In den Augen meines Hundes

liegt mein ganzes Glück

all mein Inn'res, Krankes, Wundes

heilt in seinem Blick

Kennen Sie nicht? Sie haben eine mongolische Wüstenrennmaus? Macht nichts! Hund ist nicht zwingend vorgeschrieben. Obwohl: In den Augen meiner Wüstenrennmaus

liegt mein ganzes Glück

vielleicht etwas holprig klingt. Ist aber noch nicht gefährlich. Wie bei einer Heim-Boa, wo „Reim dich oder ich freß dich“ schnell blutige Gewißheit werden kann.

Egal, der kleine Vierzeiler wirft die Frage auf: Geben wir, bei all dem Glück, das wir von unseren haarigen, schuppigen, fiederigen kleinen Freunden empfangen, auch Glück zurück und das Gefühl, gebraucht zu werden? Gerade jetzt zur Weihnachtszeit!?

Kurzum: Haben Sie sich eigentlich schon überlegt, wie Sie ihren Liebling in's Festgeschehen integrieren? Und wie sieht es mit der Bescherung aus? (Sie gehören doch nicht zu jenen Vermummten, die durch anonyme Supermärkte schleichen und die Kinder der Dritten Welt vor Augen - eine Katzilade im Einkaufswagen verscharren?) Nun, viele HalterInnen wissen ja nur nicht, was sie tun sollen. All jenen wollen wir heute einige Festtips mitgeben. Beginnen wir mit Ihrer Katze: Überlassen Sie ihr die Weihnachtstanne! Wie soll das arme Tier verstehen, daß der neue Kratzbaum einen Christbaum darstellt? Der ungenießbare Baumbehang läßt sich doch mühelos entfernen! Sollte das Interesse des Tierchens nach der Plünderung rapide sinken - bauen Sie den Baum ganz ab! Er steht sowieso an dem einzigen Plätzchen, das Ihre Katze wirklich braucht. Eine neue Echtfellrobbe, benetzt mit etwas Spielspray als Interesseverstärker, mag das verstörte Tier beruhigen.

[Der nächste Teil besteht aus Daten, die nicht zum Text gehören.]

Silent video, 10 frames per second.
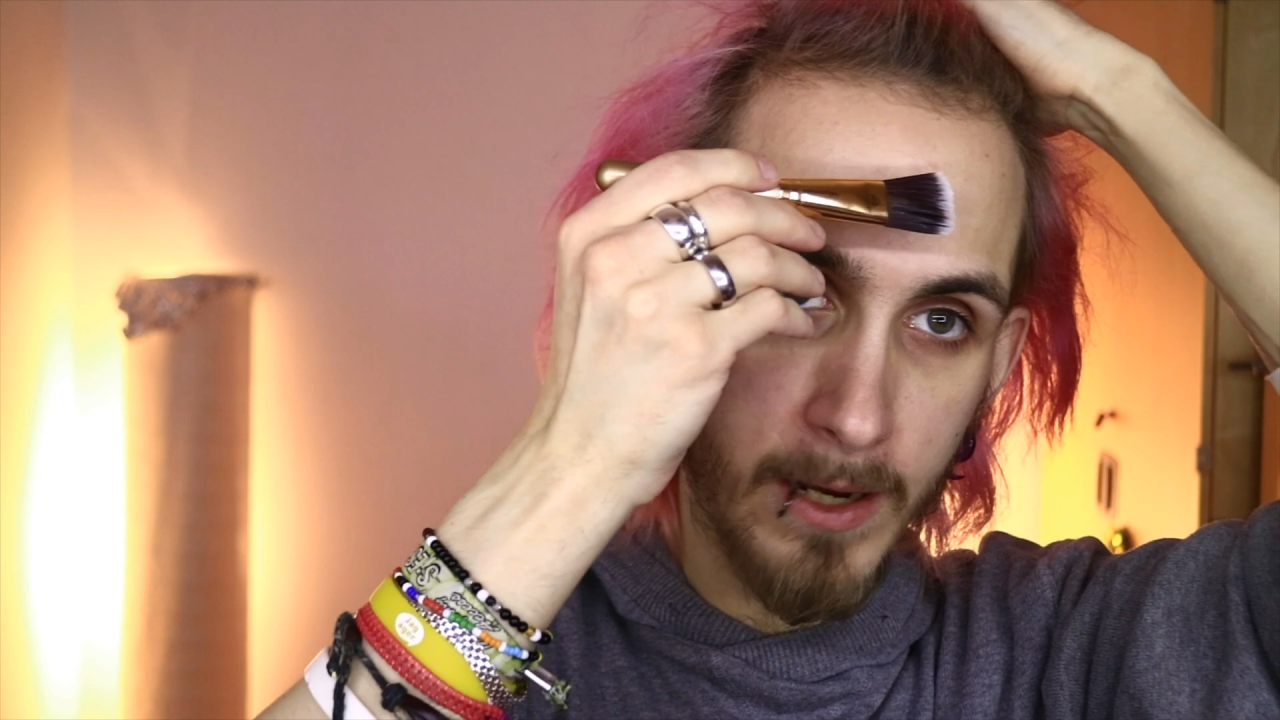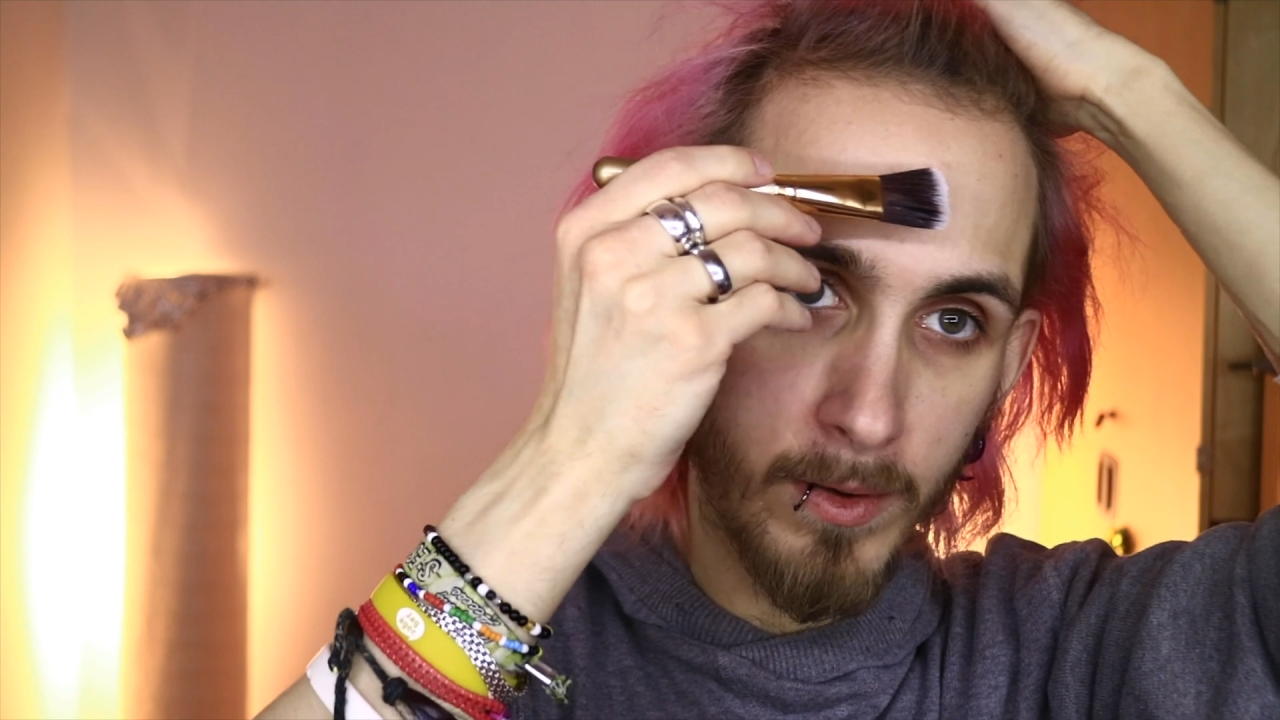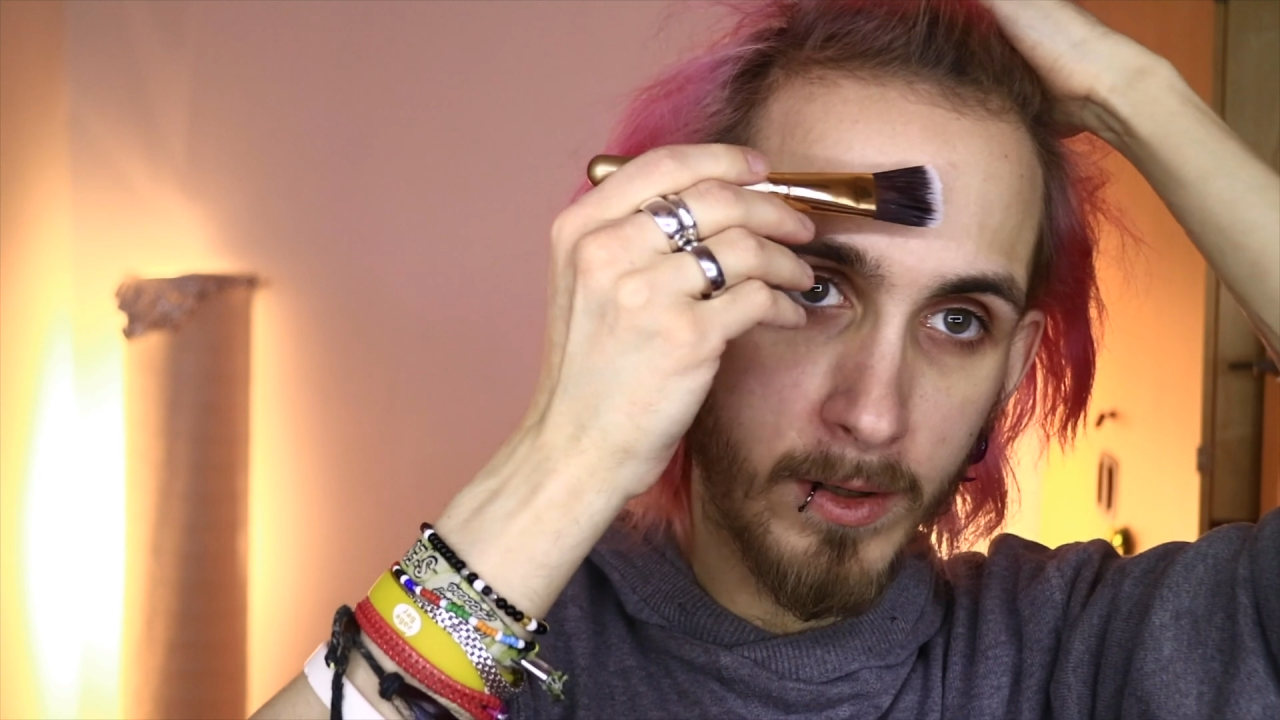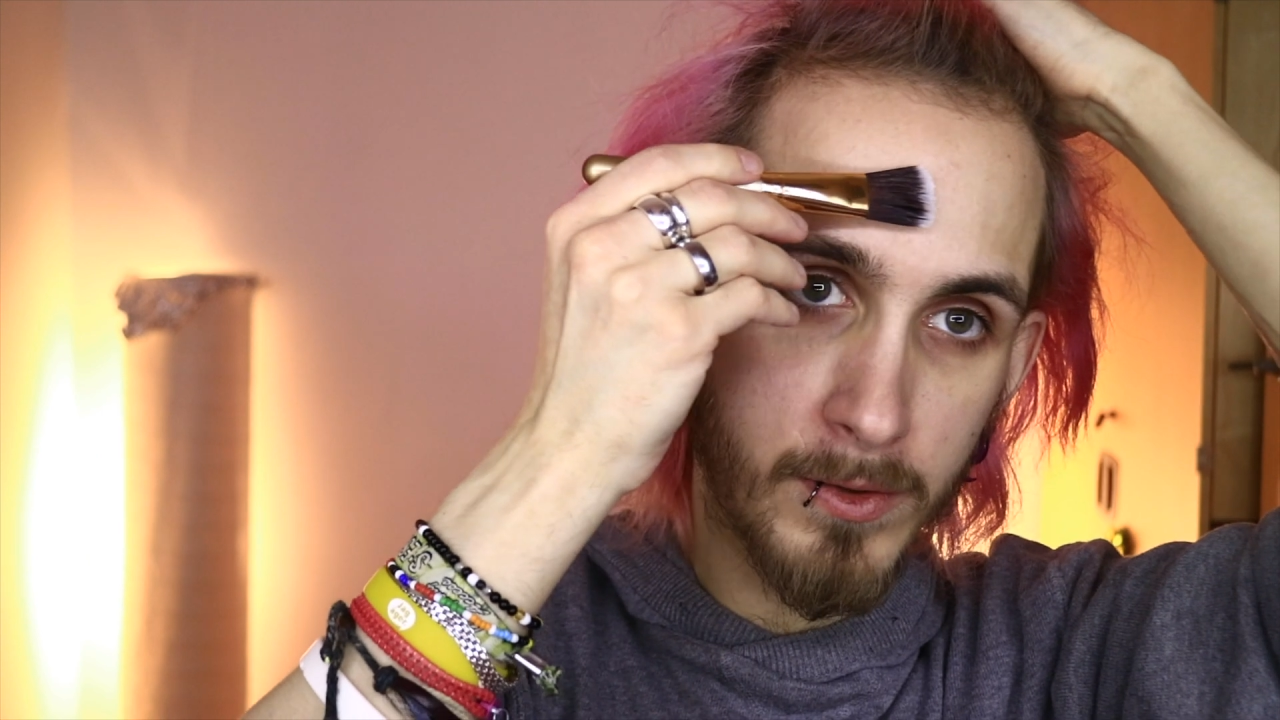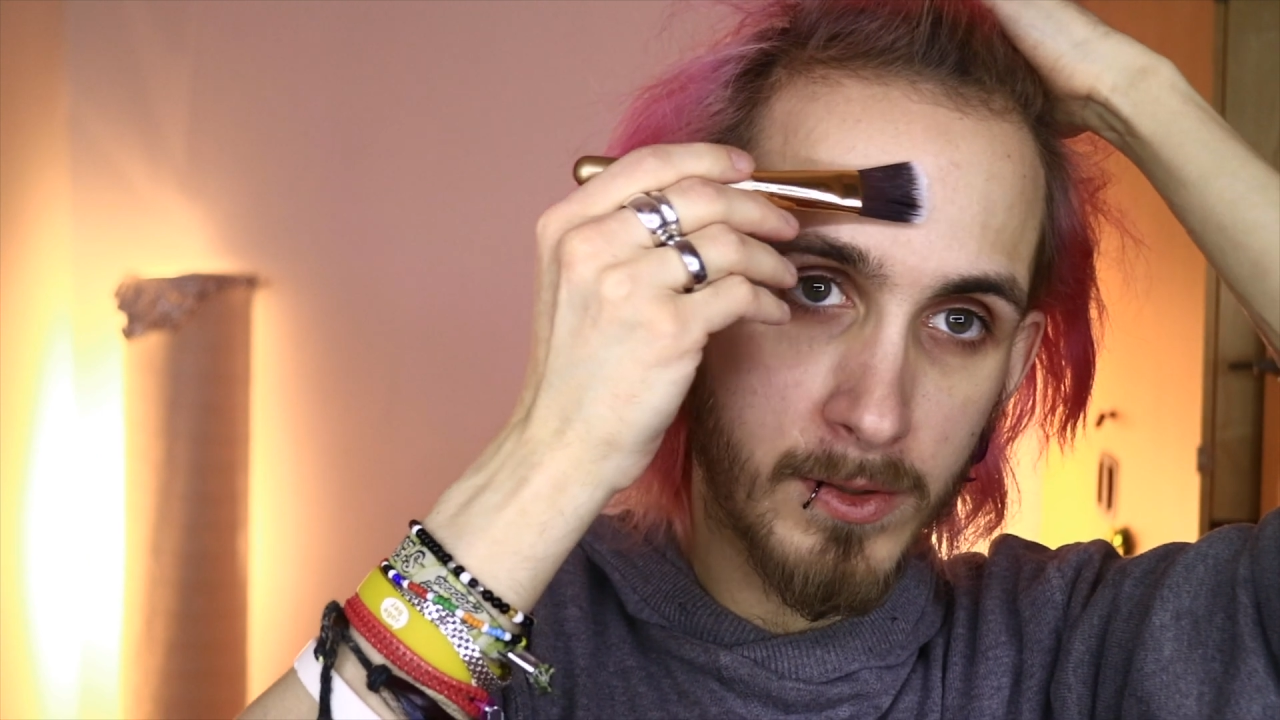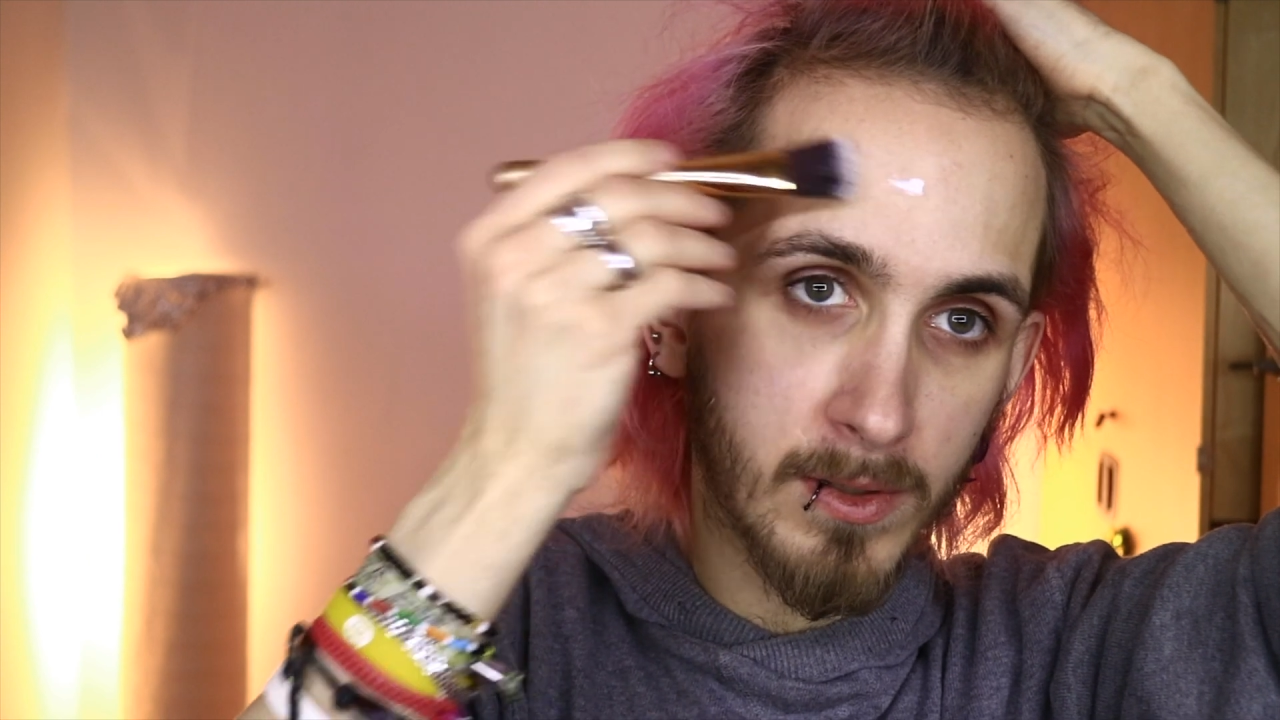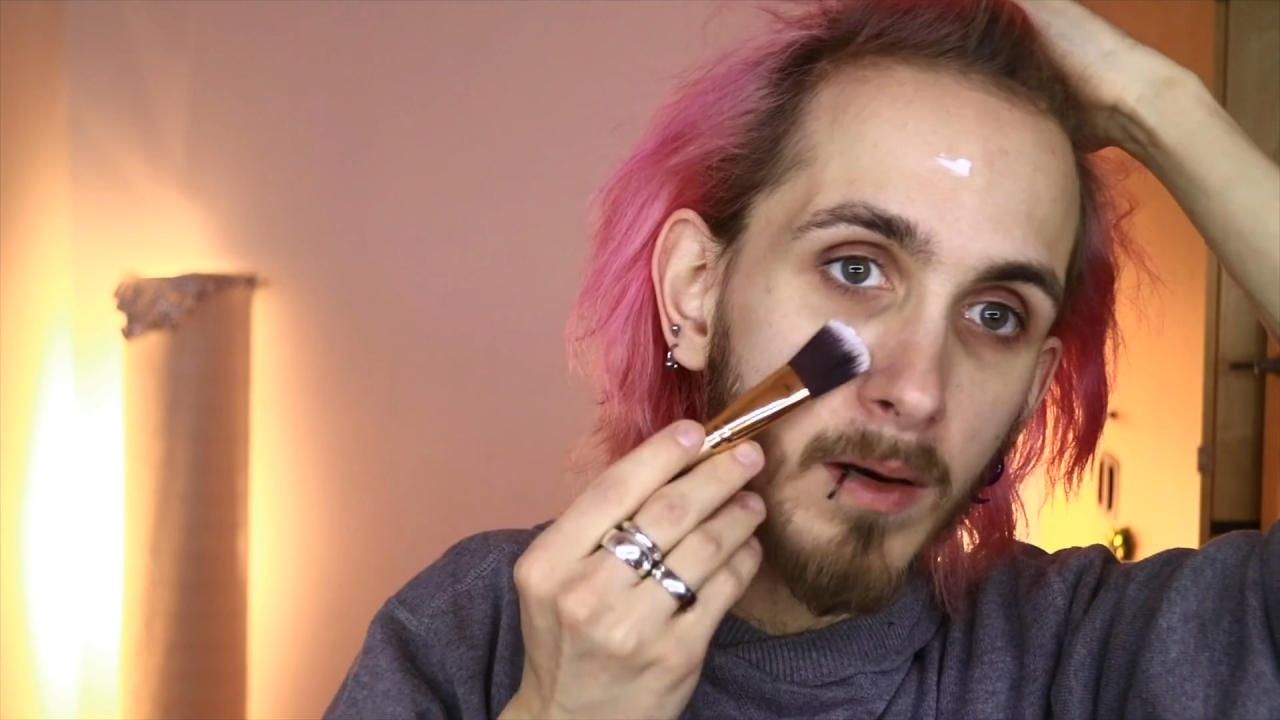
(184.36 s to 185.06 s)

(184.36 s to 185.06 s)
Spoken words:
I will just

Wie vermeiden wir nun bei unseren übrigen Zwei- bis Sechsbeinern das Gefühl, sie seien ferner liefen? Fördern Sie doch Hamster Hansis Versteck-Talent mit einem Part als Hirtenschaf hinter der Krippe! Und mit etwas Überzeugungs -JodS11 gibt Heinzi, der Kanare, die Eule im Krippengebälk. Da wollen auch Strumpfbandnatter, Vogelspinne und Maskenleguan nicht zurückstehen. Probieren Sie den Ereignisbaum: Dazu verteilt man seine Lieben gleichmäßig auf die Zweige und läßt sie in freier Choreographie erstarren. Bei Gift- und Würgeschlangen empfehlen Tierhändler, vorher zu füttern: Eine Gabe Kaninchen etwa, mit einem Sortiment Nacktmäuse abgeschmeckt. Und während der Baum lebt, versieht ihre Schmuckschildkröte gewissenhaft die Aufgabe als wandernder Kerzenleuchter. So wird das gute Tier auch erst nach Weihnachten zertreten.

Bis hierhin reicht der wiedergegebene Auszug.